“Terörsüz Türkiye”den Önce Clausewitz’e Kulak Vermek
Yaşanan kırılmanın kalıcı hâle gelmesi için siyaseti, toplumsal mutabakatı ve adaleti önceleyen çok boyutlu bir akıl gerekiyor. Türkiye, siyasetin sesinin daha gür duyulması gereken bu evrede, kazanılan askerî başarıyı bir iç barışa tahvil edebildiği ölçüde gerçek anlamda zafer kazanmış olacak.
- CİHAT ARPACIK
- 13 Mayıs 2025
2025 yılı Türkiye Cumhuriyeti’nin iç güvenlik tarihinde köklü bir dönüşüme sahne oluyor. Her detayıyla “tarihi” diyebileceğimiz bir kırılma yaşıyoruz. PKK’nın resmî olarak kendisini feshettiğini ve silah bıraktığını açıklaması yalnızca silahlı bir örgütün sonuna değil Türkiye’nin 40 yıllık güvenlik paradigmasının dönüşümüne de işaret ediyor. Bu gelişmeler kamuoyunda “duygusal”, siyasette “tarihsel”, güvenlik bağlamında ise “stratejik” bir kırılmanın işaretlerini veriyor.
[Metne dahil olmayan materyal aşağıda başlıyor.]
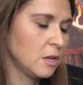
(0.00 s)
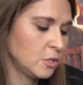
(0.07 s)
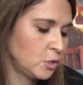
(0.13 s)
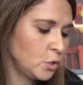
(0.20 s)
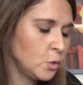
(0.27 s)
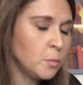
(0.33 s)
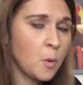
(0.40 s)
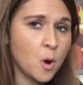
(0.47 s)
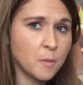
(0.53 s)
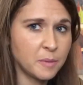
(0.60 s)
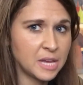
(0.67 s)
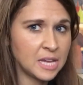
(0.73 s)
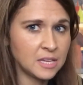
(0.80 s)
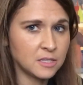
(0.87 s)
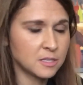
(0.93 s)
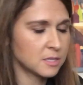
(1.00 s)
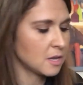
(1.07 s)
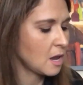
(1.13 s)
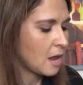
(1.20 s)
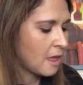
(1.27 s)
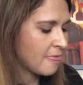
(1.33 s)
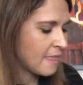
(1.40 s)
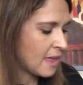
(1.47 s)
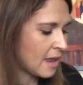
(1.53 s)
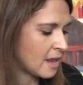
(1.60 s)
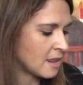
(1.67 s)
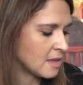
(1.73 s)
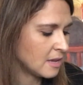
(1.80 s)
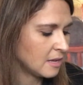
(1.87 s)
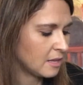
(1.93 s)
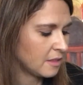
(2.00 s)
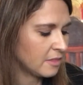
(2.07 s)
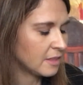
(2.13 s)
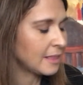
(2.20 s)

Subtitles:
2 more beats, and then theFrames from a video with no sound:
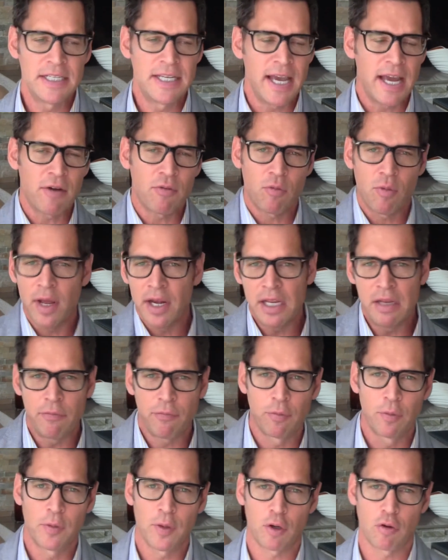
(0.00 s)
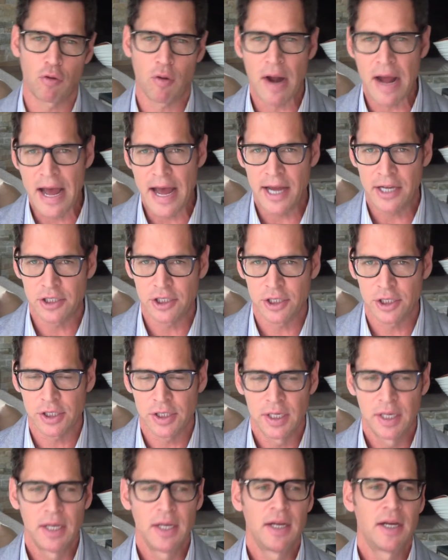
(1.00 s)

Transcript: Get ready for the crash.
Savaş mantığı üzerine kafa yoran isimlerden en bilinen olanı, 1780-1831 yılları arasında yaşayan Prusyalı General Carl von Clausewitz. Onun, bu alanda çalışanlar tarafından artık ezberlenmiş görüşlerinden biri ise şu: “Savaş, politikanın başka araçlarla devamıdır.” Yani “General” bu yaklaşımıyla, savaş ve çatışmanın nihai bir “amaç” değil siyasi bir “araç” olduğunu anlatmaya çalışıyor.
Tam da bu günlerde, Türkiye açısından “buralara nasıl gelindiğinin” çok yakın dönem cevabını da kendisi vermiş oluyor.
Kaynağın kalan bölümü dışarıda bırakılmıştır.